Rien d'étonnant à ce qu'Éric Zemmour ait rencontré un franc succès en se rendant en Israël. Il voudrait palestiniser notre pays en montant les chrétiens contre les musulmans qui sont une minorité trop forte et trop importante pour qu'un dissensus majeur avec cette communauté soit sans conséquence. L'impossibilité d'une opposition de néo-croisés occidentaux et de musulmans fanatisés est claire à mes yeux depuis la première guerre du golfe. Rester sur une position équilibrée est donc autant un gage de sagesse que de prudence.

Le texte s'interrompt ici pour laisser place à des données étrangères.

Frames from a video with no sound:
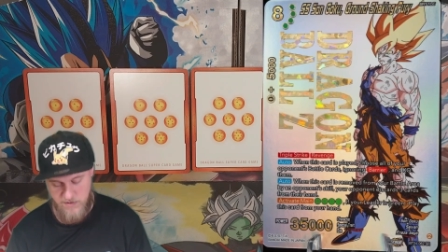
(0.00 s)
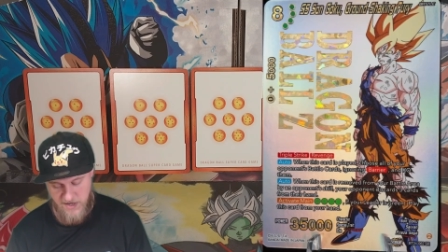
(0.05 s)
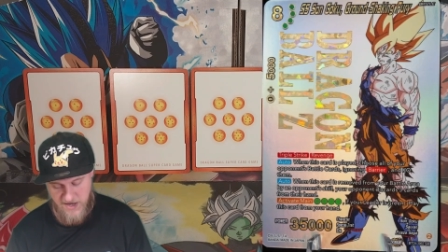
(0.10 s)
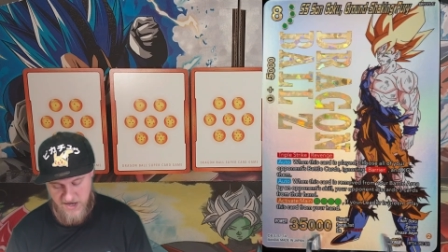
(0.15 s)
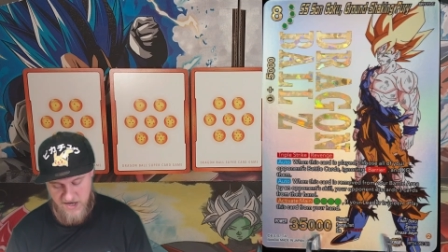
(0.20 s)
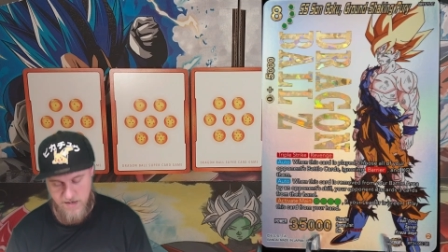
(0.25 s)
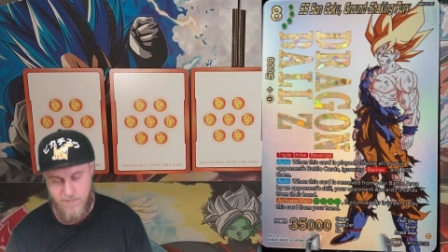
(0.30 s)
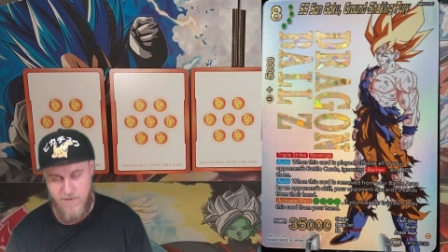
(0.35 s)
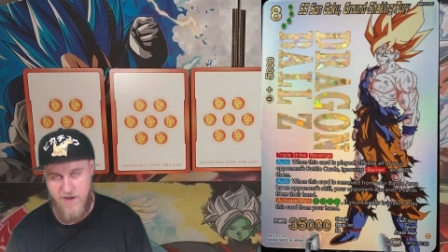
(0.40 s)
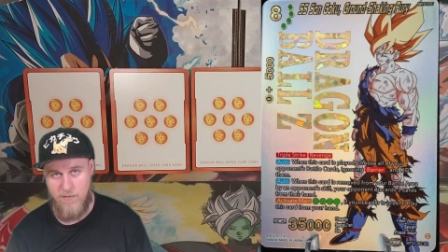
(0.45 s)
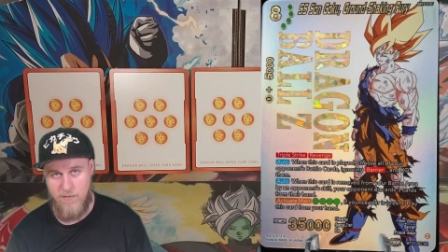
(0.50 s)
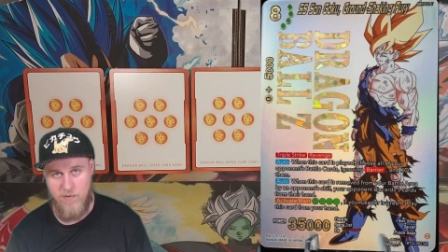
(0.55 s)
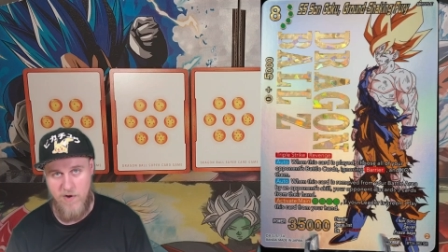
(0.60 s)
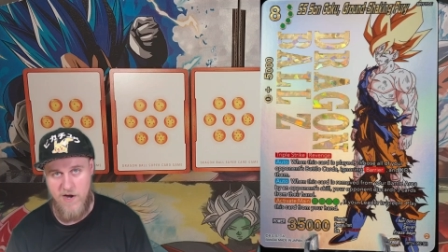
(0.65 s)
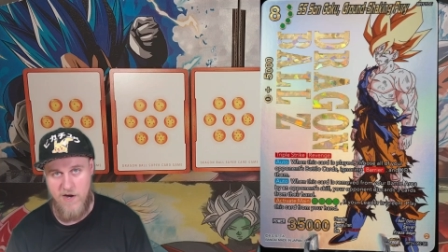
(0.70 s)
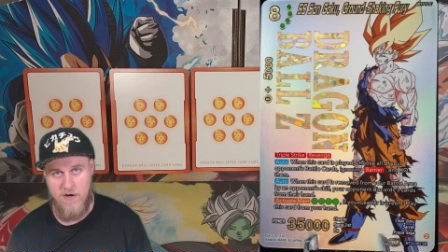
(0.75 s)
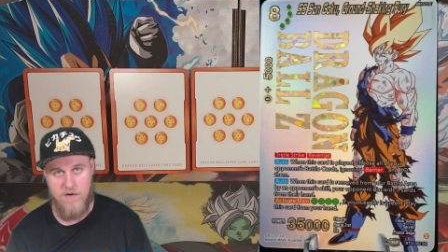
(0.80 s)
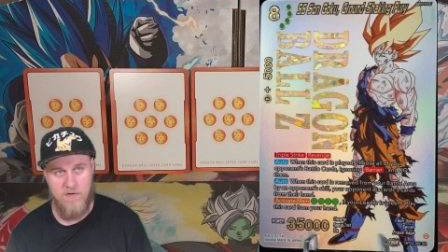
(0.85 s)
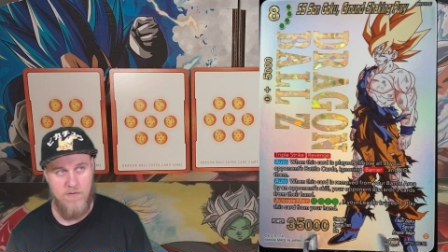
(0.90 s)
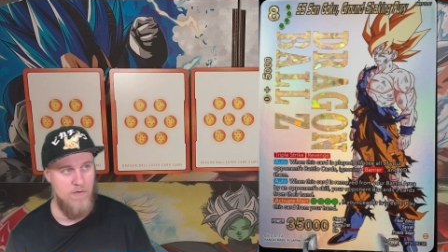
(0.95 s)
anime
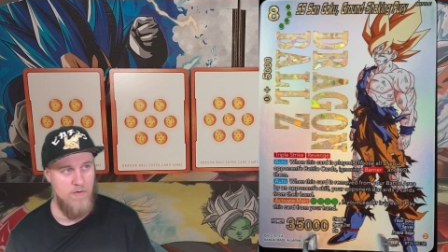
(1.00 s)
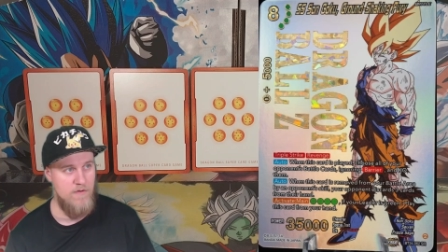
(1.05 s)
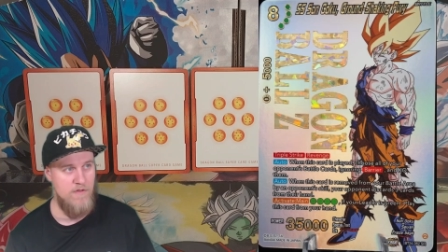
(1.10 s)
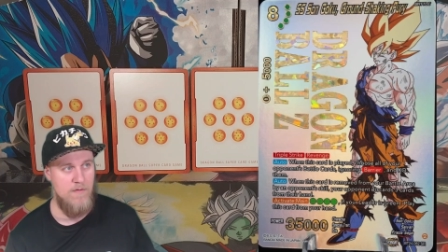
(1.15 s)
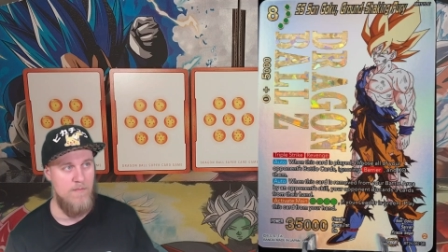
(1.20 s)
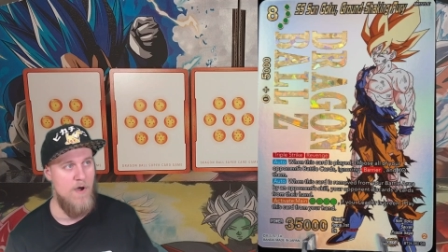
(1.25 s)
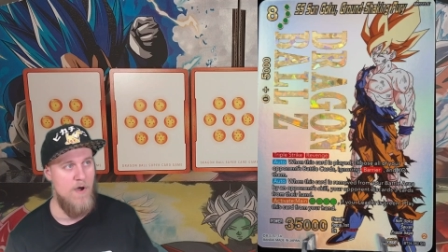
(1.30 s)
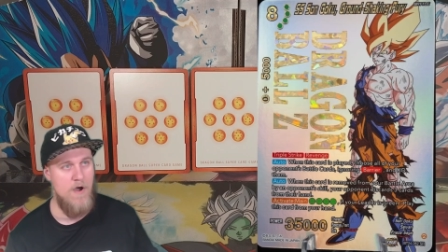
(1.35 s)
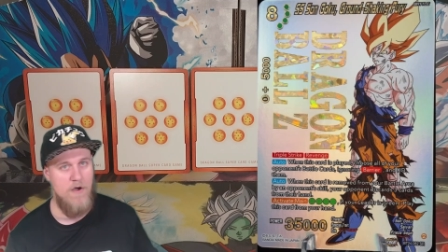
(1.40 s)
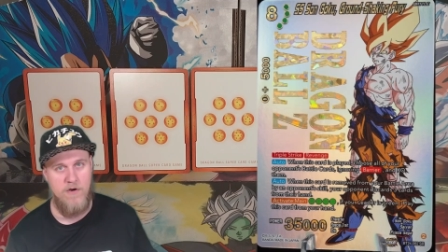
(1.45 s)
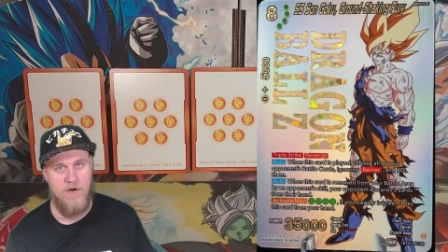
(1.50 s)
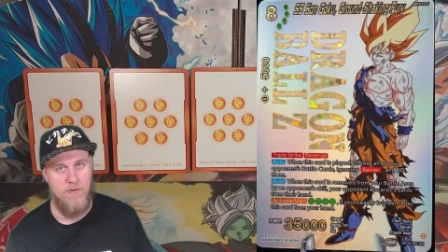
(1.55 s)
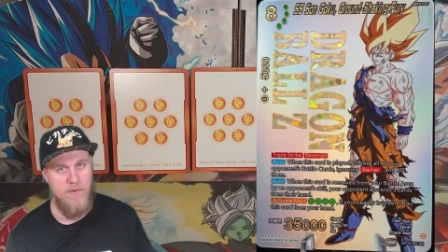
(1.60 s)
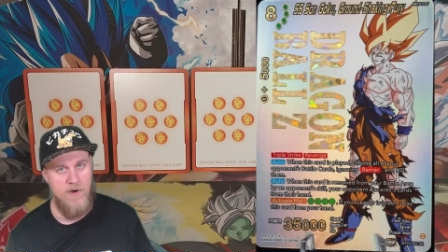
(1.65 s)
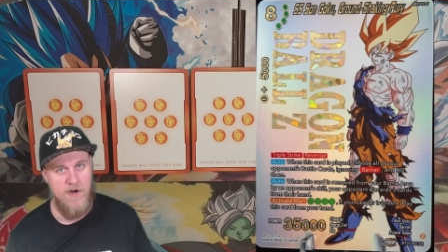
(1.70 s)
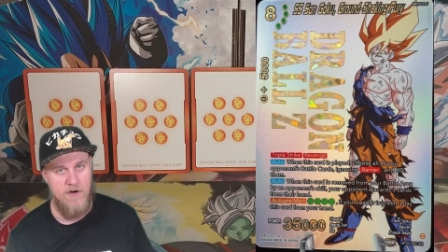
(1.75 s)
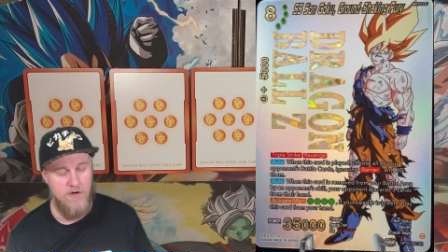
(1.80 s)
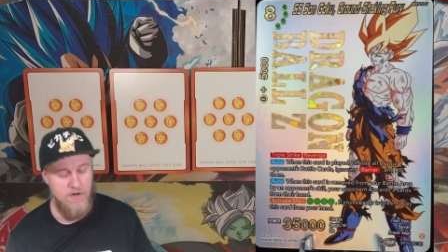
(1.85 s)
rare, or the manga rare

Mais le devoir d'un Français qui n'a que cette nationalité est de discerner ses vrais amis parmi tous les binationaux, et on peut dire que la ligne de démarcation entre nos vrais amis et nos ennemis déguisés ou de l'intérieur, entre ceux qui utilisent le nom de France et le titre de Français pour parler d'autre chose et ceux qui aiment vraiment la France, entre les loyalistes et ceux qui n'ont pas la France chevillée au coeur comme leur nation prépondérante et de premier choix, est égale dans les communautés juives et musulmanes. La propagande est des deux côtés. Les musulmans ne la distillent pas sur les médias officiels qui les insultent à bas bruit toute la journée. Ils communiquent à coups d'alertes Internet et de vidéos qui véhiculent une lecture paranoïaque (on dit aujourd'hui complotiste) d'à peu près tout ce qui se passe.

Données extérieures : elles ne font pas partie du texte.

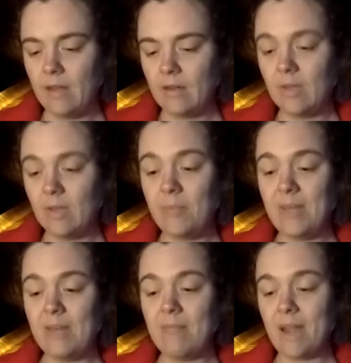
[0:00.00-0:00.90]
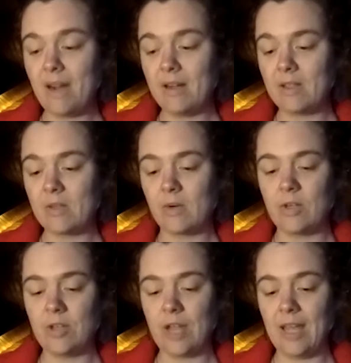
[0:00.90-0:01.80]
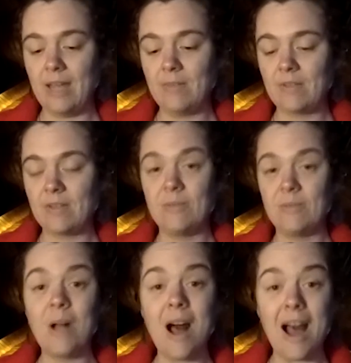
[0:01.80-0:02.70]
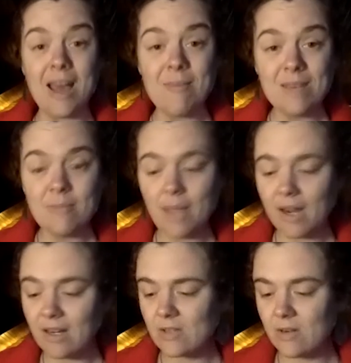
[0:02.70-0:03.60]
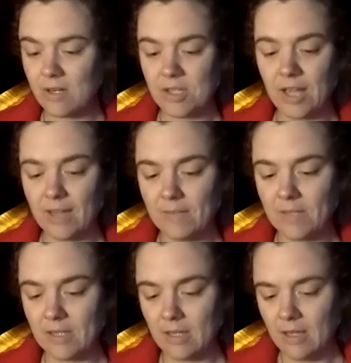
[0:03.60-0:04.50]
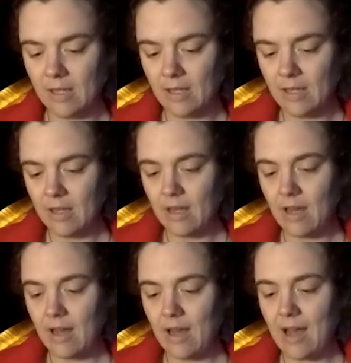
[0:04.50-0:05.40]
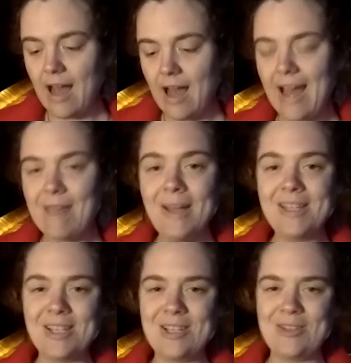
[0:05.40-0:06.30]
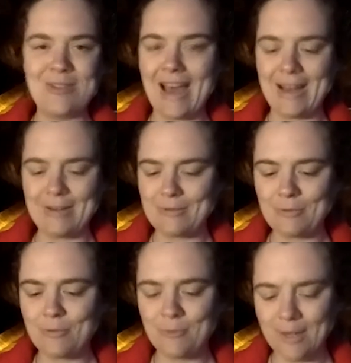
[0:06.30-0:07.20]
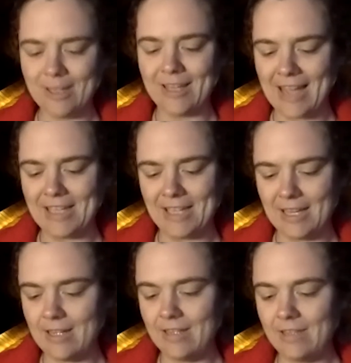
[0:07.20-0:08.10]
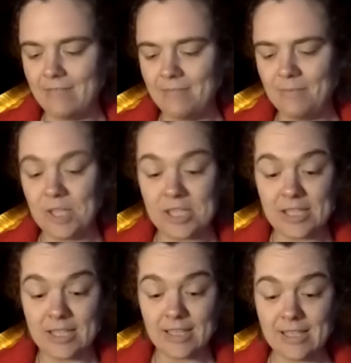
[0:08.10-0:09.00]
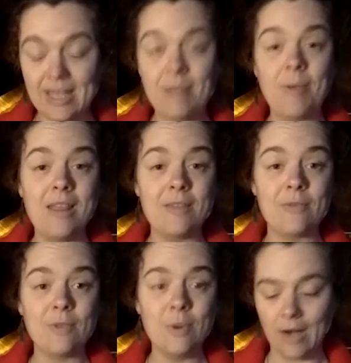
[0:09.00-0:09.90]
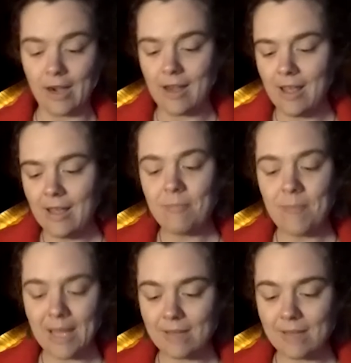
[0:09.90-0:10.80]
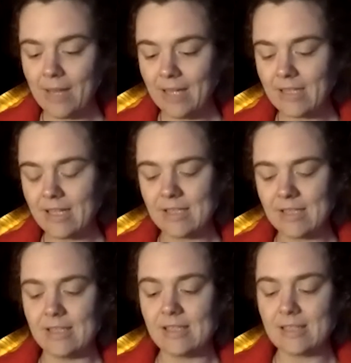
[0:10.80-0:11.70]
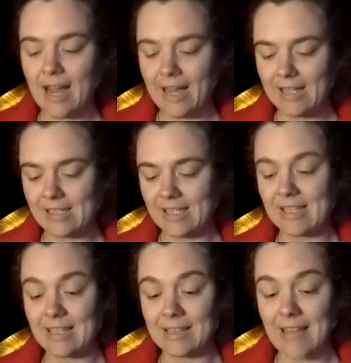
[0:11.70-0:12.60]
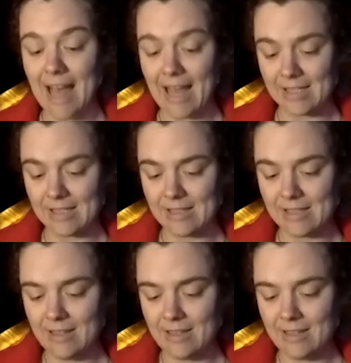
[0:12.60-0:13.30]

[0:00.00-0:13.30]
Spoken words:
Will it be embarrassed or ashamed? Will I be embarrassed or ashamed? I meant to do that. Really, I did. Just a dusting upon the floor. Pink dust disguised as glass.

Mais la double défense qu'ont prétendu incarner Alain Finkielkraut sur le plan culturel et Éric Zemmour sur le plan politique, double défense de la France et d'Israël comme si leurs intérêts étaient communs ou, osons le jeu de mots, comme s'ils étaient croisés, est une autre imposture qui ne vaut pas mieux.
C'est pourquoi la candidature d'Éric Zemmour était vouée à l'échec, non parce qu'elle divisait ce que cette mouvance appelle le "camp national" comme le fit en son temps Bruno Mégret qui pourtant se rallia au panache belliqueux et souriant de Zemmour, mais parce que, n'étant pas faite au nom de la nation, elle ne représentait ni la droite ni la France. S'il en fallait une confirmation, nous avons ce voyage de Zemmour en Israël, à peine la guerre éclatait-elle sous la forme catastrophique et sans lendemain de cette riposte onze-septembriste aux attaques barbares et treize-novembristes ou bataclanistes du Hamas.
La zemmourisation de la droite française la ciottise en sa sottise: celle de vouloir palestiniser la France et exacerber une tension communautaire en affirmant que la police française doit s'inspirer des méthodes de la police israélienne, ce qui était un des arguments de campagne d'Éric Ciotti. Argument misérable et surtout régressif. Nous vivons des temps alarmants.